(Data to use begins)
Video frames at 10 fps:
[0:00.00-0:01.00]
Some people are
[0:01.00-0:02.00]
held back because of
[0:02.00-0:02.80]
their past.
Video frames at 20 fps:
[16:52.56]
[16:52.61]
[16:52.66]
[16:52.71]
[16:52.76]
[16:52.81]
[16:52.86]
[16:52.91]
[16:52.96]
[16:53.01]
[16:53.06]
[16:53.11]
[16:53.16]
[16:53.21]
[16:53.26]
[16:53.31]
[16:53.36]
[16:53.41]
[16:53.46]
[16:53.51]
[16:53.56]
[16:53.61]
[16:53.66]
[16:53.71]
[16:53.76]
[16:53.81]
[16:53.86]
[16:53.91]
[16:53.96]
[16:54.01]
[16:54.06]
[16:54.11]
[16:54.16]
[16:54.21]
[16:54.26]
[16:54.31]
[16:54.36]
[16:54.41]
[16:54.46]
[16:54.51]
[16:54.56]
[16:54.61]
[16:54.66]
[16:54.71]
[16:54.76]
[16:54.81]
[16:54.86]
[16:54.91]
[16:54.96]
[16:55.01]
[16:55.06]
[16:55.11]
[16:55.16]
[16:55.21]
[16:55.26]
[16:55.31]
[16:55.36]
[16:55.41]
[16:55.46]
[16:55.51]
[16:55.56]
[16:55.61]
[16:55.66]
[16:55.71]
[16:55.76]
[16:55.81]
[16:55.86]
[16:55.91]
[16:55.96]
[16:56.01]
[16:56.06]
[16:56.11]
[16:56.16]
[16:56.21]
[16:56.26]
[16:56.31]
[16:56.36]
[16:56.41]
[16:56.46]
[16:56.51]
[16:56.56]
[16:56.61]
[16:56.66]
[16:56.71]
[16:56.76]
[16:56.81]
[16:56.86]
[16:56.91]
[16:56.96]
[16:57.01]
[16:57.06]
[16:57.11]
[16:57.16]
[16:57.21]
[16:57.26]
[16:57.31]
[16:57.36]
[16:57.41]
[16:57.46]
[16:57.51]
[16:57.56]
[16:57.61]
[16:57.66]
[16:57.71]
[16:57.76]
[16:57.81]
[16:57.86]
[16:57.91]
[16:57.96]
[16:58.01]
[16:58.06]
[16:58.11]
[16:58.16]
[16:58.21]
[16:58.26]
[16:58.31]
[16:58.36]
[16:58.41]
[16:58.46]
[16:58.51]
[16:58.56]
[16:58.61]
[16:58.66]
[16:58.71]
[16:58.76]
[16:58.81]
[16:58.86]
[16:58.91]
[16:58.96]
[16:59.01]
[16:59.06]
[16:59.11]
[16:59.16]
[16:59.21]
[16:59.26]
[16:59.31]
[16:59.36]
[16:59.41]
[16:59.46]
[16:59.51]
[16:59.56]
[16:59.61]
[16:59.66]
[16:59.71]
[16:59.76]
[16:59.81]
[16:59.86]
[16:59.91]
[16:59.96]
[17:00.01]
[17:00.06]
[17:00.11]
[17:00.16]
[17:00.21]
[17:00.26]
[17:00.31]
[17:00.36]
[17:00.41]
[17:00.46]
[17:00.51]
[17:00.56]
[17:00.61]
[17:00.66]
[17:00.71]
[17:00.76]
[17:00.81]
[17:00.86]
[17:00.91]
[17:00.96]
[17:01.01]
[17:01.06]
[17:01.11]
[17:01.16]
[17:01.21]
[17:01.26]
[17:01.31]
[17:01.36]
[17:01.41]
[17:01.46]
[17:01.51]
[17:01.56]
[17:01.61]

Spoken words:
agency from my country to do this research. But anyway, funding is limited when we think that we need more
(Data to use ends)
Task item - Find the lines above that include the string "Video" and copy them.

The completed task -
Video frames at 10 fps:
Video frames at 20 fps:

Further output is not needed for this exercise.